* RECORDS PROVIDED *
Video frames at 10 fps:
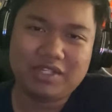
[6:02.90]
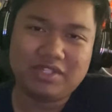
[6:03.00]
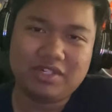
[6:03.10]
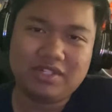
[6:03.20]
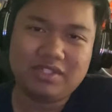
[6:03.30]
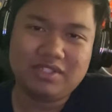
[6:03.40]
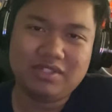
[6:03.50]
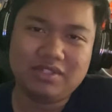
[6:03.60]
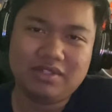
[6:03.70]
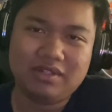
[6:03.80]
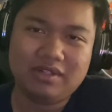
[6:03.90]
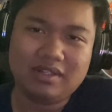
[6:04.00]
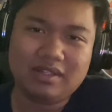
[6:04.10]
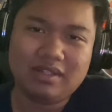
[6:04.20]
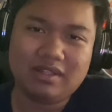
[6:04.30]
sure to
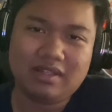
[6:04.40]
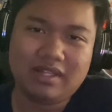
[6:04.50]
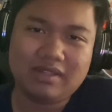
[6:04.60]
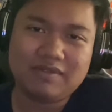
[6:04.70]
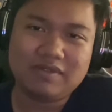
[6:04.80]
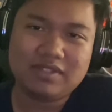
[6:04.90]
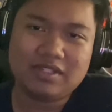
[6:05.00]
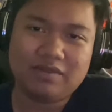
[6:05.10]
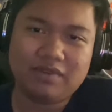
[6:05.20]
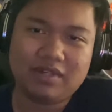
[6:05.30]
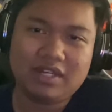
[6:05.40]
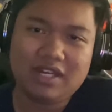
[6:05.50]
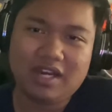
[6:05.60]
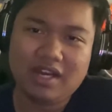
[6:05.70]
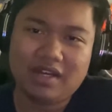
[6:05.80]
like this over
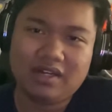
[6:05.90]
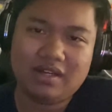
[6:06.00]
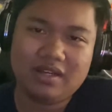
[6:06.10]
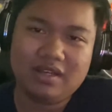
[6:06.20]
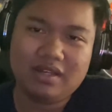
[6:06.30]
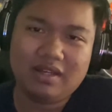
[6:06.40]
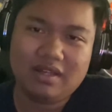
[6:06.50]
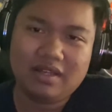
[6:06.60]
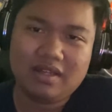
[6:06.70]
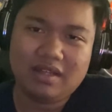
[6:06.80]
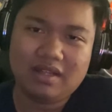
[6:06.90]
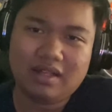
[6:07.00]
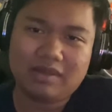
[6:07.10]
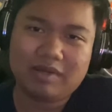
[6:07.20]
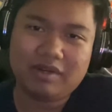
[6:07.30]
here.
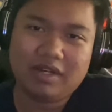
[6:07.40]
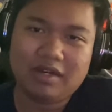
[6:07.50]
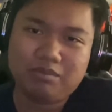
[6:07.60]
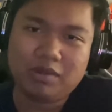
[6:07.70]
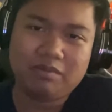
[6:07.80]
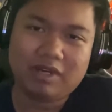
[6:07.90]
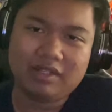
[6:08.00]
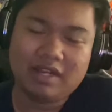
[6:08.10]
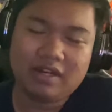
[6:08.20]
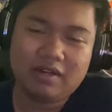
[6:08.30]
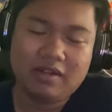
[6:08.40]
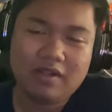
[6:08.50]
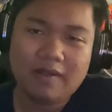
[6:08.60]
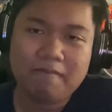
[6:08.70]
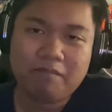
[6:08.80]
Like right here, pop right there.
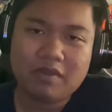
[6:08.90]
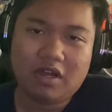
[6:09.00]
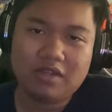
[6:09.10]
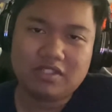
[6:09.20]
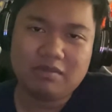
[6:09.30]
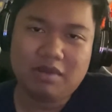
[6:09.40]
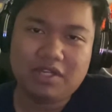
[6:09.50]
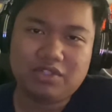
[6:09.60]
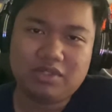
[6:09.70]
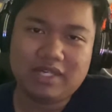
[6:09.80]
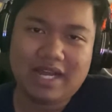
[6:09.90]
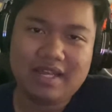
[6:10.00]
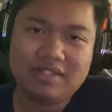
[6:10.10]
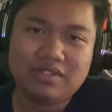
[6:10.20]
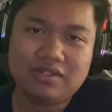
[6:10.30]
Also make sure
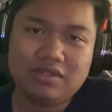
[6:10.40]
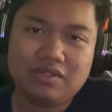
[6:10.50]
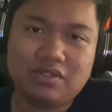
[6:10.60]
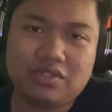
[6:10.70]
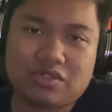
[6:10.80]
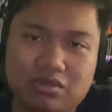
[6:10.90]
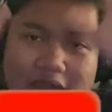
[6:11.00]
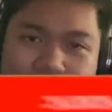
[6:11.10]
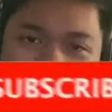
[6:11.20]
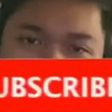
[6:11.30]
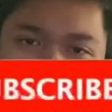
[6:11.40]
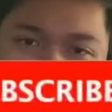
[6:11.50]
guys subscribe to my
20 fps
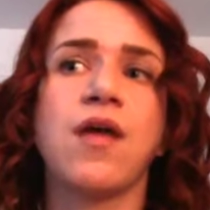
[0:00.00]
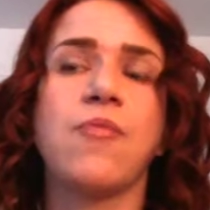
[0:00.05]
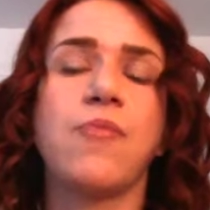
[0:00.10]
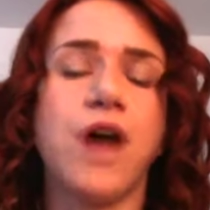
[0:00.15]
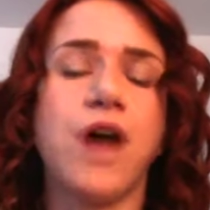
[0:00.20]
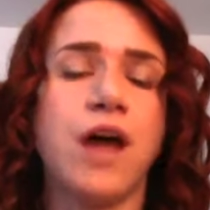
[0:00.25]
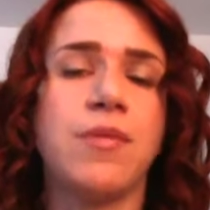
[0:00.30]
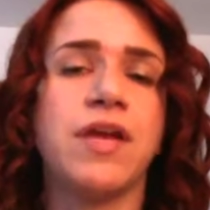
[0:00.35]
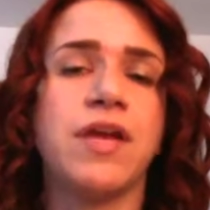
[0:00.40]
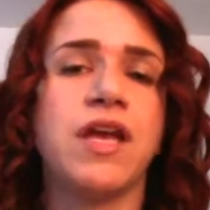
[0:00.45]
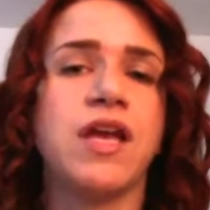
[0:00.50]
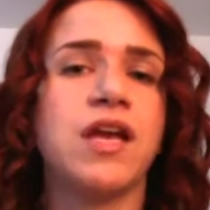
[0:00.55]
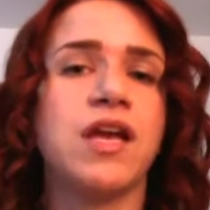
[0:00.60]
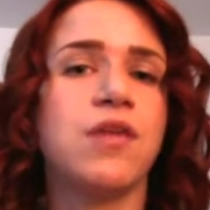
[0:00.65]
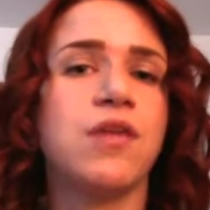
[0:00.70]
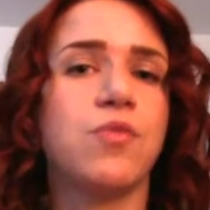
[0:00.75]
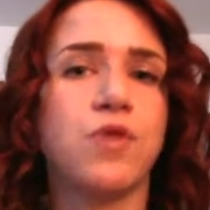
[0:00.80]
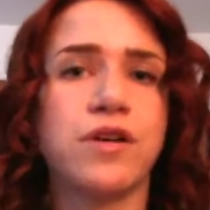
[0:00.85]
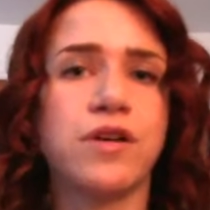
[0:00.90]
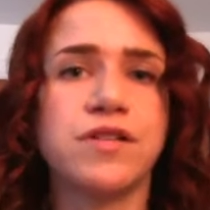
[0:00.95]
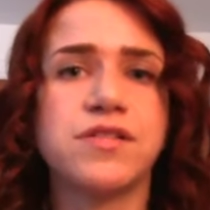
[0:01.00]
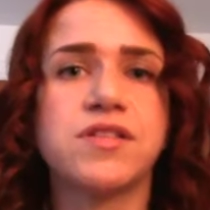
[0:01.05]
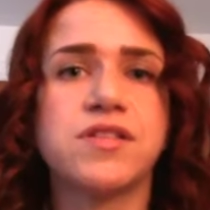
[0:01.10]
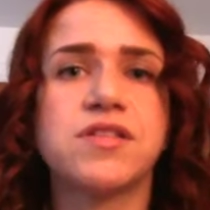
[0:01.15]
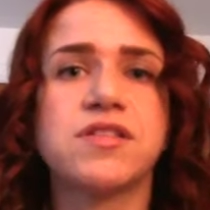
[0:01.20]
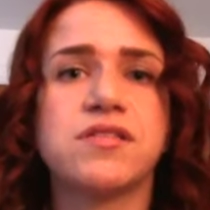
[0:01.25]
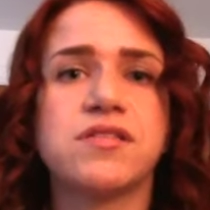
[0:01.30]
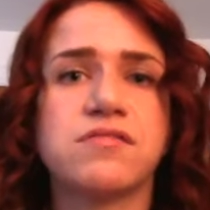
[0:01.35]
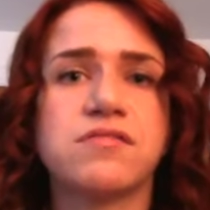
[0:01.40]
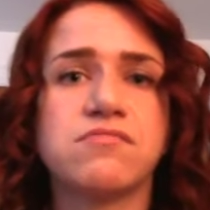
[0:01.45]
Bobby
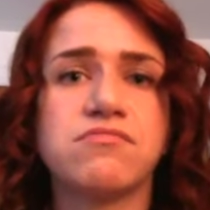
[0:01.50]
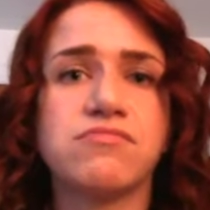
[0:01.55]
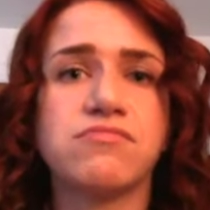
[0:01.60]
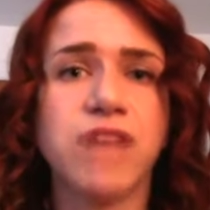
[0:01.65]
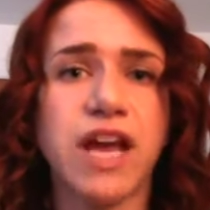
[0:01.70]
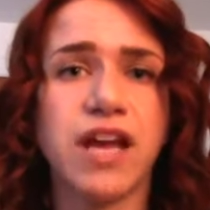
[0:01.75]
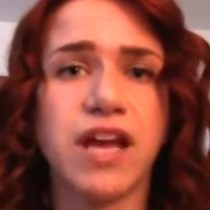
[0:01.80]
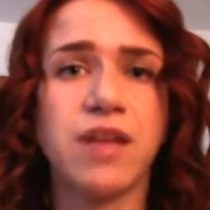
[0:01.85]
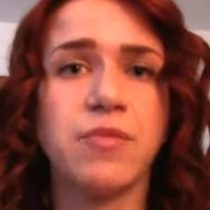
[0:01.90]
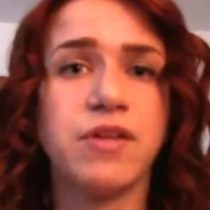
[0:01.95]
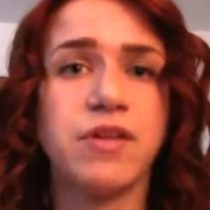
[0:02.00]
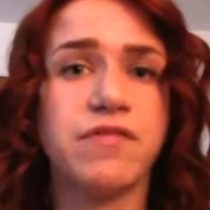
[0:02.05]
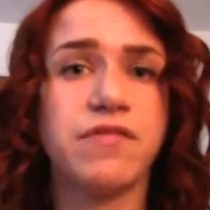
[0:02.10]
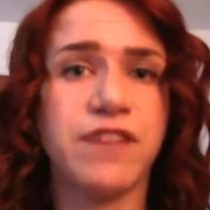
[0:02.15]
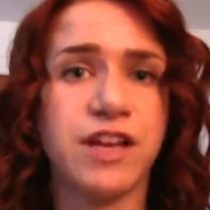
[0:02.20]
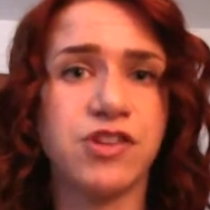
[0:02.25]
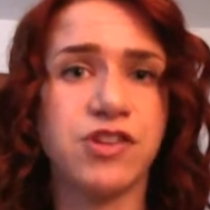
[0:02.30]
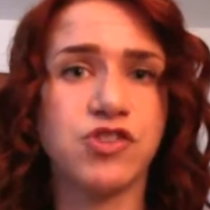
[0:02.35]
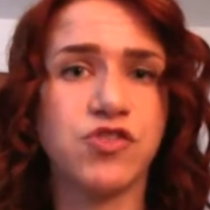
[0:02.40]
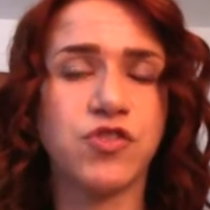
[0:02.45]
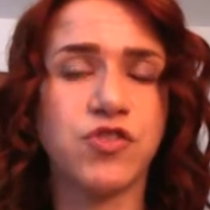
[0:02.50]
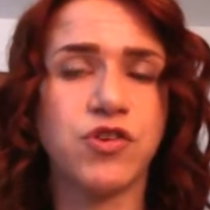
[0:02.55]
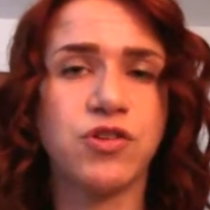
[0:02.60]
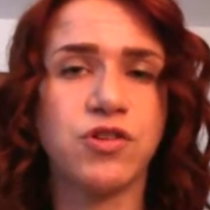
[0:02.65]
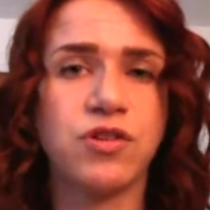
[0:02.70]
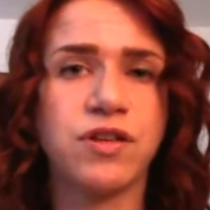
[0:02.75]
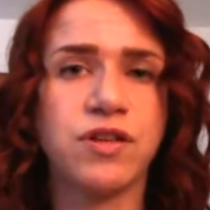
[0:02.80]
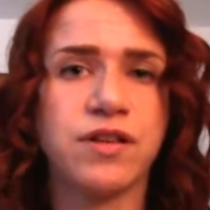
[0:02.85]
was getting a bit vengeful,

* WORK ORDER *
Because pictures are not wanted, give every entry above again exactly without them.

* EXERCISE SOLUTION *
Video frames at 10 fps:
[6:02.90]
[6:03.00]
[6:03.10]
[6:03.20]
[6:03.30]
[6:03.40]
[6:03.50]
[6:03.60]
[6:03.70]
[6:03.80]
[6:03.90]
[6:04.00]
[6:04.10]
[6:04.20]
[6:04.30]
sure to
[6:04.40]
[6:04.50]
[6:04.60]
[6:04.70]
[6:04.80]
[6:04.90]
[6:05.00]
[6:05.10]
[6:05.20]
[6:05.30]
[6:05.40]
[6:05.50]
[6:05.60]
[6:05.70]
[6:05.80]
like this over
[6:05.90]
[6:06.00]
[6:06.10]
[6:06.20]
[6:06.30]
[6:06.40]
[6:06.50]
[6:06.60]
[6:06.70]
[6:06.80]
[6:06.90]
[6:07.00]
[6:07.10]
[6:07.20]
[6:07.30]
here.
[6:07.40]
[6:07.50]
[6:07.60]
[6:07.70]
[6:07.80]
[6:07.90]
[6:08.00]
[6:08.10]
[6:08.20]
[6:08.30]
[6:08.40]
[6:08.50]
[6:08.60]
[6:08.70]
[6:08.80]
Like right here, pop right there.
[6:08.90]
[6:09.00]
[6:09.10]
[6:09.20]
[6:09.30]
[6:09.40]
[6:09.50]
[6:09.60]
[6:09.70]
[6:09.80]
[6:09.90]
[6:10.00]
[6:10.10]
[6:10.20]
[6:10.30]
Also make sure
[6:10.40]
[6:10.50]
[6:10.60]
[6:10.70]
[6:10.80]
[6:10.90]
[6:11.00]
[6:11.10]
[6:11.20]
[6:11.30]
[6:11.40]
[6:11.50]
guys subscribe to my
20 fps
[0:00.00]
[0:00.05]
[0:00.10]
[0:00.15]
[0:00.20]
[0:00.25]
[0:00.30]
[0:00.35]
[0:00.40]
[0:00.45]
[0:00.50]
[0:00.55]
[0:00.60]
[0:00.65]
[0:00.70]
[0:00.75]
[0:00.80]
[0:00.85]
[0:00.90]
[0:00.95]
[0:01.00]
[0:01.05]
[0:01.10]
[0:01.15]
[0:01.20]
[0:01.25]
[0:01.30]
[0:01.35]
[0:01.40]
[0:01.45]
Bobby
[0:01.50]
[0:01.55]
[0:01.60]
[0:01.65]
[0:01.70]
[0:01.75]
[0:01.80]
[0:01.85]
[0:01.90]
[0:01.95]
[0:02.00]
[0:02.05]
[0:02.10]
[0:02.15]
[0:02.20]
[0:02.25]
[0:02.30]
[0:02.35]
[0:02.40]
[0:02.45]
[0:02.50]
[0:02.55]
[0:02.60]
[0:02.65]
[0:02.70]
[0:02.75]
[0:02.80]
[0:02.85]
was getting a bit vengeful,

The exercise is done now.